Saved entries
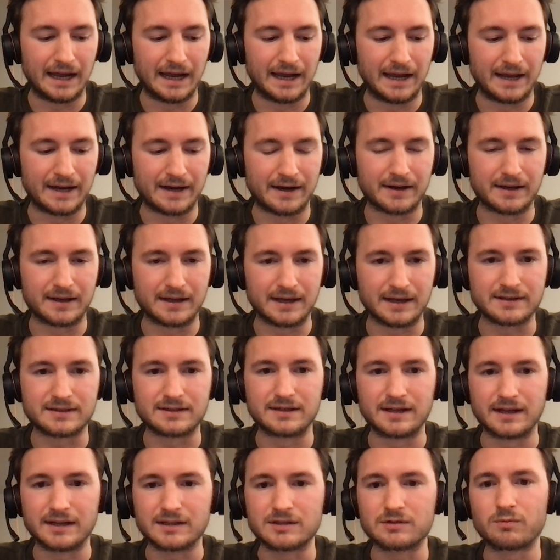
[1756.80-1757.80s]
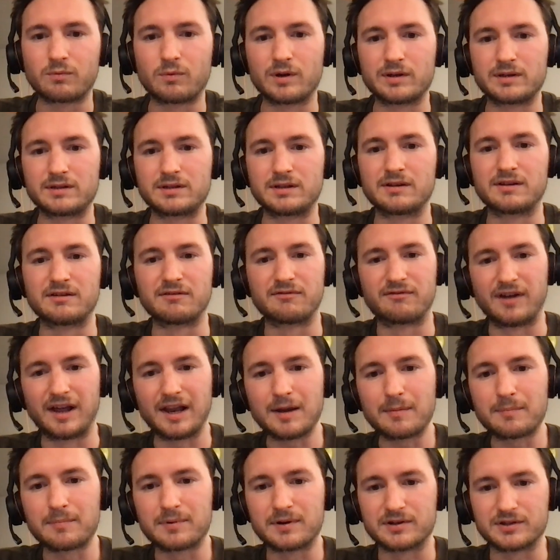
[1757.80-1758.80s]
And I guess that's what the
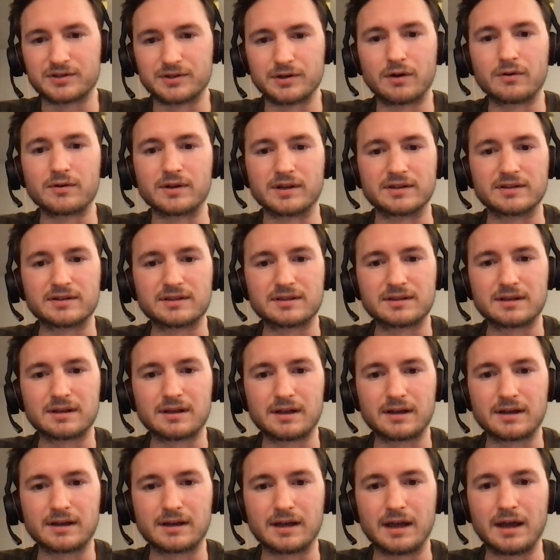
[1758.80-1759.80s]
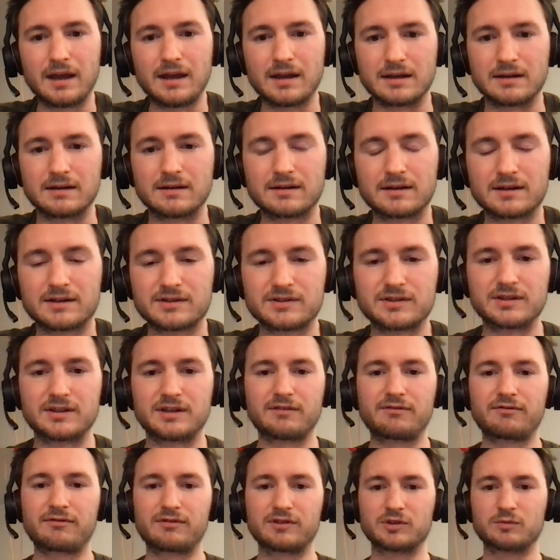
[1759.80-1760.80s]
developers noticed. Like, hey, there's a
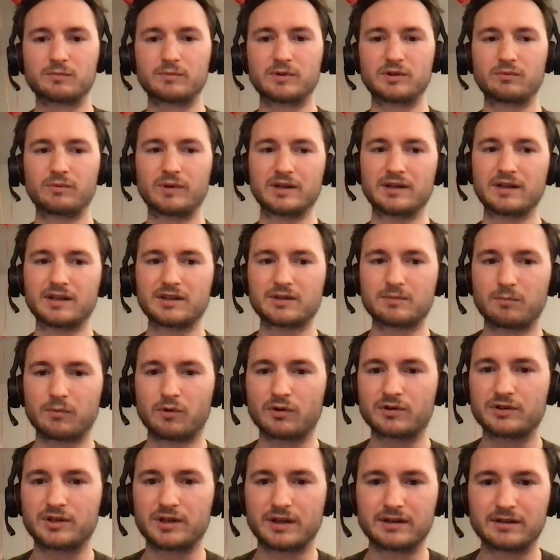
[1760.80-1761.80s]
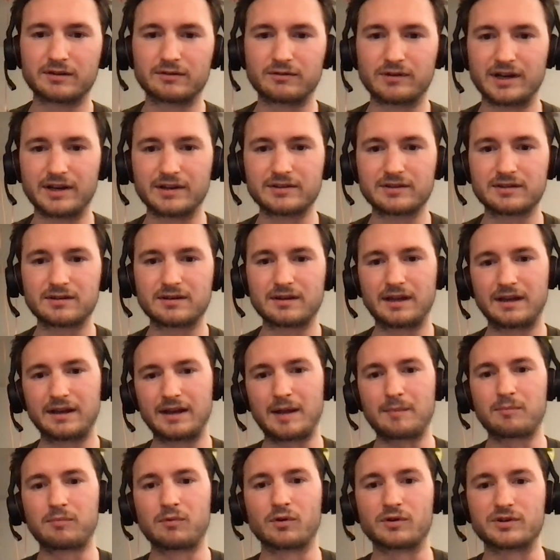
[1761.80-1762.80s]
difference between this blockchain address and
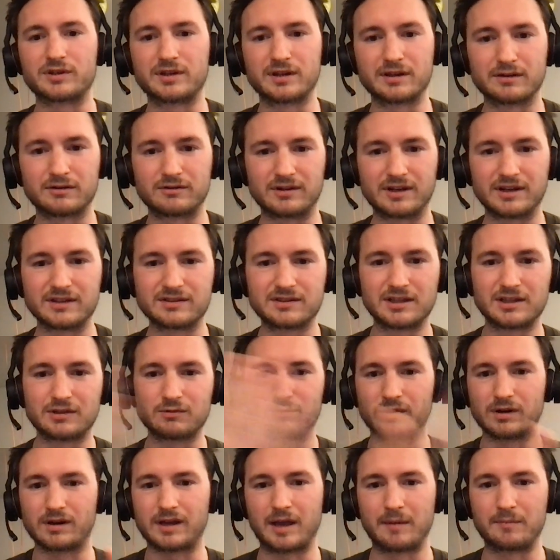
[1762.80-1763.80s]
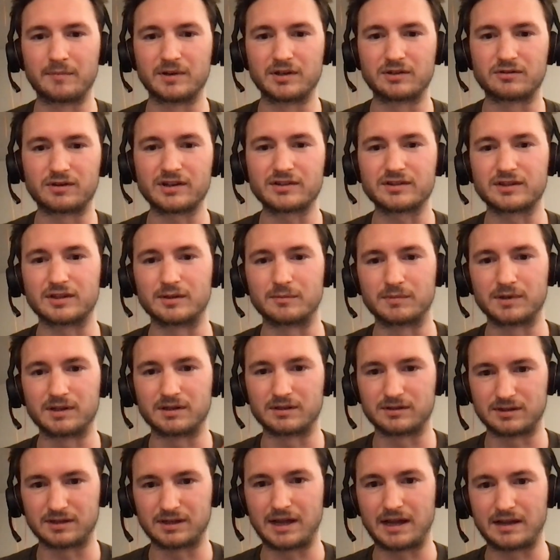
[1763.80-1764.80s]
that blockchain address. This one can be trusted
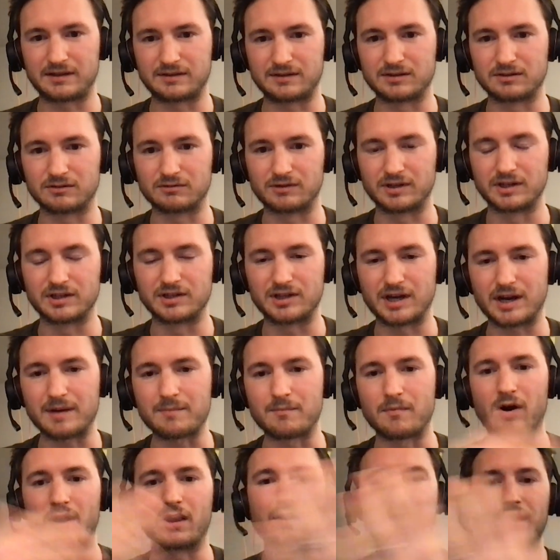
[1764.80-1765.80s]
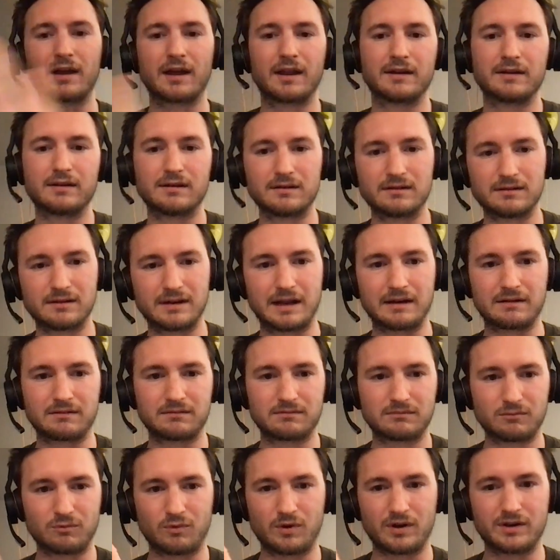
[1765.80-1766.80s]
because it has this green check mark, and that
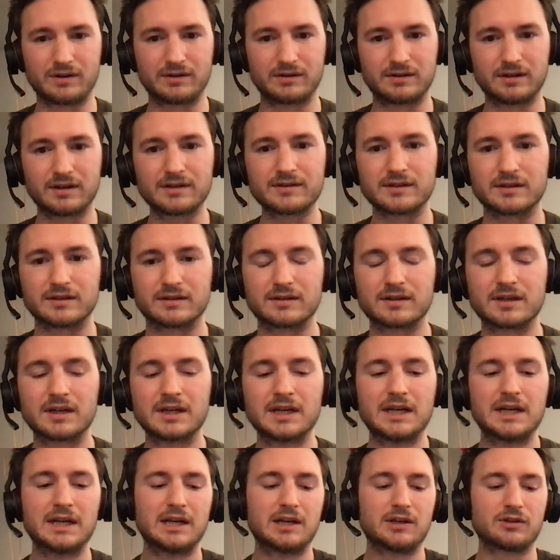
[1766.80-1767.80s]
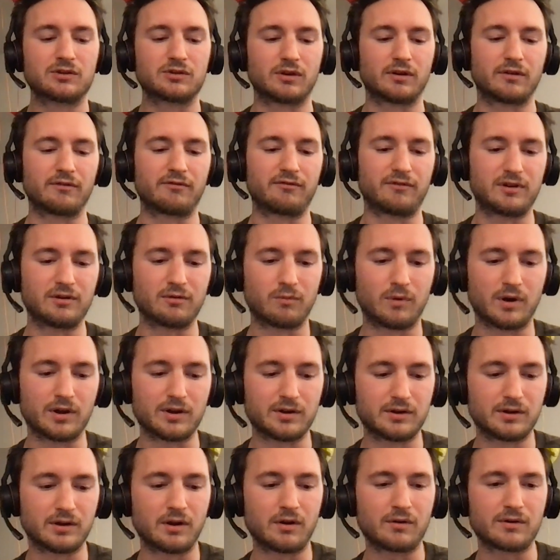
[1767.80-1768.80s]
one doesn't. So if you want
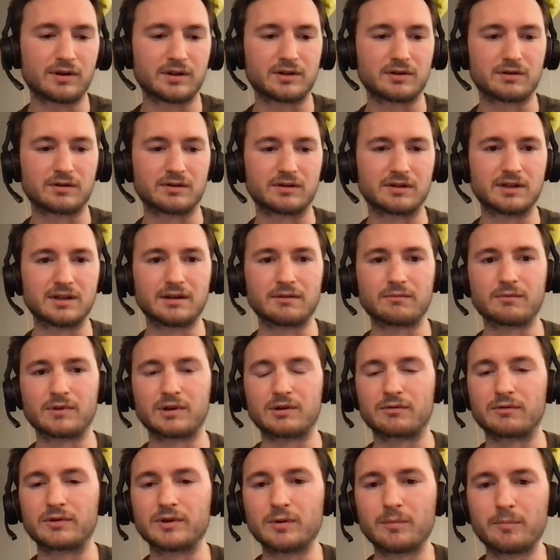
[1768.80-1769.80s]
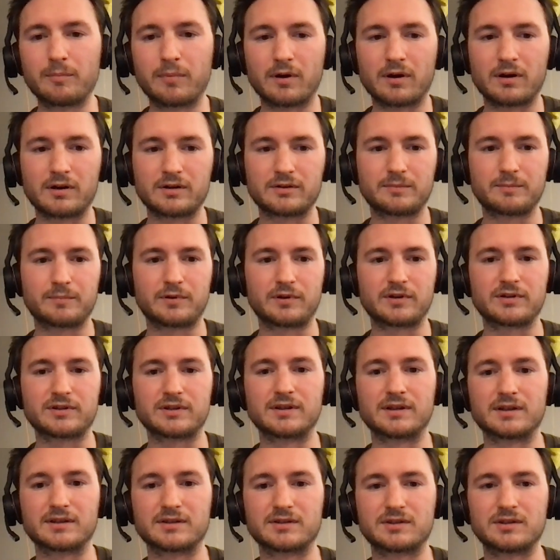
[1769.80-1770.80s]
to know that you're dealing with a real
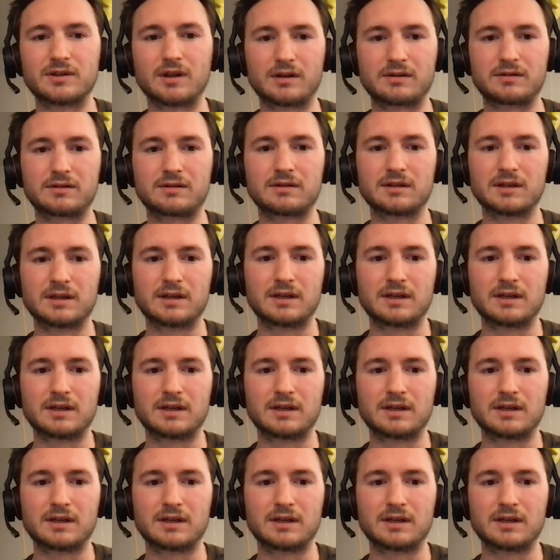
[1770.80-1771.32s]
person that's not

_Try it_:
Leave nothing out but the pictures when transcribing the records.

_Response_:
[1756.80-1757.80s]
[1757.80-1758.80s]
And I guess that's what the
[1758.80-1759.80s]
[1759.80-1760.80s]
developers noticed. Like, hey, there's a
[1760.80-1761.80s]
[1761.80-1762.80s]
difference between this blockchain address and
[1762.80-1763.80s]
[1763.80-1764.80s]
that blockchain address. This one can be trusted
[1764.80-1765.80s]
[1765.80-1766.80s]
because it has this green check mark, and that
[1766.80-1767.80s]
[1767.80-1768.80s]
one doesn't. So if you want
[1768.80-1769.80s]
[1769.80-1770.80s]
to know that you're dealing with a real
[1770.80-1771.32s]
person that's not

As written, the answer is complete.